Calm Coding: The Workflow That Makes Vibecoding Survivable

You just asked Claude to build a tool. It built something. You launched it. You asked it to fix a bug. It fixed three things and broke two others. You told it to switch the backend to Python. It did. Nothing works now. You keep iterating until it kind of works.

Congratulations. You vibecoded yourself into a corner.

I've watched this happen dozens of times. Startups. Internal tools. Funded teams. Solo founders. Same pattern every time. And here's the part that makes me genuinely angry: when they come to me to untangle the mess, I tell them to start over and define their requirements first. Every. Single. Time. They ignore it. Every. Single. Time.

But ignoring specs is survivable. What comes next isn't.

Then someone tries to ship the vibecoded demo as the base of a production codebase. And that's when the real damage starts.

I've been called into vibecoded codebases by founders who'd already spent months shipping. The fastest fix in most of them? Delete everything. Start over.

Why Smart People Do This

Vibecoding feels productive. The dopamine hit is real. That's the trap.

But velocity without direction isn't speed. It's drift.

The LLM doesn't know what you need. It guesses. Confidently. You ship the guesses. The next prompt patches over the guesses.

When cornered, it pivots. Suddenly you have a stubbed API in your live product.

Or you ship the vibecoded MVP to real users. It works. For a week. Then you hit 10K users and the whole thing collapses. No one thought about scale because no one wrote it down.

Three weeks later, someone — often me — gets the call. "Can you help us fix this?" The codebase is a Frankenstein of five different architectural decisions. The fastest fix? Delete it and start over. The answer they never want to hear.

The Hype-Man Problem

LLMs are hype-men. You show them a broken architecture and they tell you it's "a solid foundation." You ask them to review code they just wrote and they tell you it "looks great."

I use this phrase a lot: "enables people to make dumb decisions with high conviction."

The fix is structural. A different LLM, different prompt, different context. Trained to disagree. Tasked to find the holes. If you only talk to a hype-man, you'll never hear "wait, that's a terrible idea."

Preparer/Reviewer: distinction between a Hype-Man builder and a critical Adversary reviewer, with human judgment as the final filter

Calm Coding: The Workflow

Calm Coding is governance for the AI-powered development lifecycle.

Two weeks of human-team coding. AI agents, each with a defined role and clear ownership. Two days. Maybe less.

The workflow isn't the overhead. The workflow is what makes the speed safe.

And this is just the beginning. AI agents are getting better at the parts we don't want them to touch yet — like discovery.

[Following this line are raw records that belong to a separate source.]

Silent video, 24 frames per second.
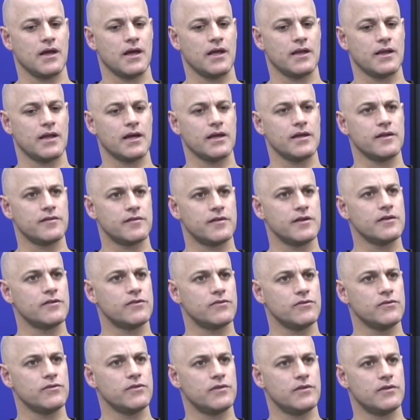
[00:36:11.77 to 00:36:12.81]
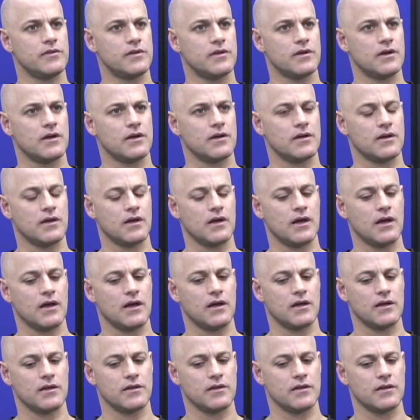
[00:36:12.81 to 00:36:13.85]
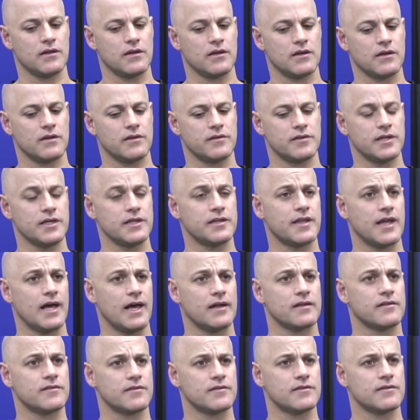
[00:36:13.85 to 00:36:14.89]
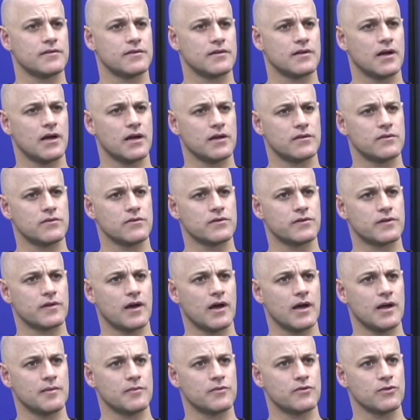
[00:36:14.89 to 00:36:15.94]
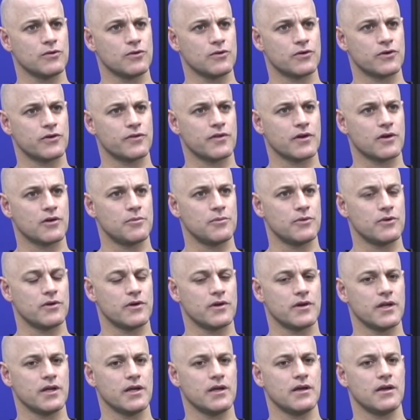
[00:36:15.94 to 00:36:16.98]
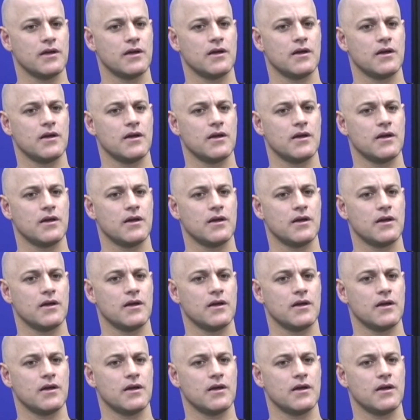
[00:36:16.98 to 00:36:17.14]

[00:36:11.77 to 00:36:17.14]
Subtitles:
And I indeed did that. I took time to learn the community,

One important thing before we start. The tools in this post will age badly. Fast. Prompt tricks. Claude.md files. Agent coordination patterns. All of that is the fast-moving 20%. This workflow is the slow-moving 80%. The names of the tools will change. The models will change. The capabilities will change. The need for this structure won't.

Step 0: Discovery. Before You Build Anything.

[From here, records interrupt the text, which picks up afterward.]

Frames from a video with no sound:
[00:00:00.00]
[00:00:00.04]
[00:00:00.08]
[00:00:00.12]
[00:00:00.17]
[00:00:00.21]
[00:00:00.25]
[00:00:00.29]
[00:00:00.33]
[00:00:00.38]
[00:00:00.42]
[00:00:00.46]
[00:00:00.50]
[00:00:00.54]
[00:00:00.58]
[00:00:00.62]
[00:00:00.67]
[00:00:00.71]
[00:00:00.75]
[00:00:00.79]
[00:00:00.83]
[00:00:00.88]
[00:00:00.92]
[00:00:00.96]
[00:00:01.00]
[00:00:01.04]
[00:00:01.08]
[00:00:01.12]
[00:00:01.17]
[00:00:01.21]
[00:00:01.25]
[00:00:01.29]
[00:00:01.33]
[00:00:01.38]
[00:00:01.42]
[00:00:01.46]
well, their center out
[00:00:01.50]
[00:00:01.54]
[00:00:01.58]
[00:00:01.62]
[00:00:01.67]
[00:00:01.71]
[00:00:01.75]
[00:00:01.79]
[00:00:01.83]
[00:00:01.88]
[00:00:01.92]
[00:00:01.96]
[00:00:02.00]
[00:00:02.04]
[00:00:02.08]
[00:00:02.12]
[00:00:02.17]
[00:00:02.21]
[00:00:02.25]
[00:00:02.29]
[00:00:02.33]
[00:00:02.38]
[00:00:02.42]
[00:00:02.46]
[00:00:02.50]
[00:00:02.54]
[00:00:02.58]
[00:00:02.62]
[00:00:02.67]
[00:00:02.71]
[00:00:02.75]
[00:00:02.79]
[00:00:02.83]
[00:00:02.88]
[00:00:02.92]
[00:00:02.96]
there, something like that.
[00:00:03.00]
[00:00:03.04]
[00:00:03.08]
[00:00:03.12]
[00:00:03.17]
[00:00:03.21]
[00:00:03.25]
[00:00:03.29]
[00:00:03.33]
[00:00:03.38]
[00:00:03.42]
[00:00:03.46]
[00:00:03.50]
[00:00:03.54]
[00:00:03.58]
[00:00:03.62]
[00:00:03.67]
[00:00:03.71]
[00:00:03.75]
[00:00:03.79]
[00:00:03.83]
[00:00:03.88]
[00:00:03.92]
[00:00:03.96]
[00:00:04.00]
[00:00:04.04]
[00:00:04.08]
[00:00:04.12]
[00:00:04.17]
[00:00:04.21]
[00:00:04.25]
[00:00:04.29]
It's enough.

Lean Canvas. Problem. Users. Value prop. Journey. Test the hypotheses before you test code.

AI-Augmented Discovery: Lean Canvas populated and analyzed by AI agents, with a human making the final pivot or persevere decision

Here's how I know a codebase is unsalvageable before I read a line of code. I look for .md files. Spec. Architecture. Decision log. Missing or half-finished? Spaghetti-descriptions? I already know the answer.

Start over. You can't debug what was never designed.

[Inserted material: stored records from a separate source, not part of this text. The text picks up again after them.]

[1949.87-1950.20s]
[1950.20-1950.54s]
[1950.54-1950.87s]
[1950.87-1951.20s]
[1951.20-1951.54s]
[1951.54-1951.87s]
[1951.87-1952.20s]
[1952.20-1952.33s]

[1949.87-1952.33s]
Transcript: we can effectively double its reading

Step 0 is the load-bearing wall. Get it wrong, everything downstream is built on a guess.

Should you let an AI run discovery unsupervised? Not yet. But watch this space. Someone gave an agent a budget and a brief. Went to sleep. Woke up to mockups, real user feedback, and a pivot — all executed autonomously overnight. The app it built in the morning was better than the one it started with. It works. Already.

Step 1: Specs. The Most Crucial Step You'll Be Tempted to Skip.

Before a single line of code. You answer these. In writing.

Why are we building this? Skip this and you're building a solution to a problem nobody has.

What is this, actually? Demo. MVP. Production. Three different engineering targets. Treating them the same is how you end up shipping a vibecoded demo to prod.

What's the target hardware and scale? Get this wrong and your architecture is a lie from day one.

Previous iterations? What broke. What users actually complained about. Skip this and your LLM repeats every mistake the last version made.

Regulatory reality check. HIPAA? PCI-DSS? GDPR? SOC 2? "I'm not sure" — that's your red flag. This determines your entire architecture. Getting it wrong costs you the company.

You want your LLM to guess and hallucinate the most crucial step?

Step 2: Research Before You Architect

Stop. Research first.

Most people skip this entirely. Specs straight to architecture = LLM designing on a training cutoff. Already stale.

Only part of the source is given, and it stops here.